This tasty vegan dish is perfect paired with a salad, and a vegetable side. I prepared it for my sister after a late night at a football game. I had left over rice, so it took no time to make. She had it with some brussel sprouts, and a mixed greens salad. Ginger cookies for dessert. She said, you're going to put this on your blog right?
It's hearty, sweet, a little nutty, something unique and fun...something i'm planning to make as part of Thanksgiving dinner. It is courtesy of a whole foods market monthly magazine. This recipe serves four:
You will need:
2tsp extra virgin olive oil
1/4lb sliced button mushrooms
2 portobello mushrooms-chopped
1/2 small onion chopped, (I had a shallot and used it-it was great)
1 cup long grain rice, ( I used short grain because I forgot!)

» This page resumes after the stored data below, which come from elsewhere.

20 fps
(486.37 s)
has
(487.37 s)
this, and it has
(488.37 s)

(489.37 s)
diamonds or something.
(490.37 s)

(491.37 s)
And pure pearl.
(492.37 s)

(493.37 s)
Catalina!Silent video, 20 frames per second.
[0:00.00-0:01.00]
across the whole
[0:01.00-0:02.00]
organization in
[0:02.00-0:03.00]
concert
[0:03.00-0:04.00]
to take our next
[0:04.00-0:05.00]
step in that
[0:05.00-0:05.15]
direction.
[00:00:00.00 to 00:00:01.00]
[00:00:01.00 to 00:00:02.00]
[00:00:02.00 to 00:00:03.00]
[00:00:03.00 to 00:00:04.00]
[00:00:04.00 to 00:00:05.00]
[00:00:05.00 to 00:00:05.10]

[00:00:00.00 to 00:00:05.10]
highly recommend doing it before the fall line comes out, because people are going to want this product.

2 cups of water or vegetable broth
salt and ground black pepper
1/2 cup chopped non-sulfite dried apricots
1/2 cup chopped toasted walnuts
1/4 cup total of chopped fresh parsley and thyme. ( I used more parsley for color because I like it!)
1/2 tsp apple cider vinegar
1/2 cup chopped toasted walnuts, ( I used raw, and crushed them in my hand, because I prefer raw walnuts)
1.In a medium saucepan, saute' all mushrooms and onion in warmed oil over med-high heat for about 6-8 minutes
2. Stir in rice, water or broth, salt and pepper to taste, bring to a boil, cover and reduce heat to medium low, simmering until liquid is completely absorbed, about 45 minutes. If the rice you use is already cooked as mine was, then cook for only about 10 minutes on medium low.
3.Remove pot from heat and let sit 10 minutes, uncover and fluff with a fork. Transfer to a large bowl, add apricots, walnuts, herbs and vinegar and toss to combine.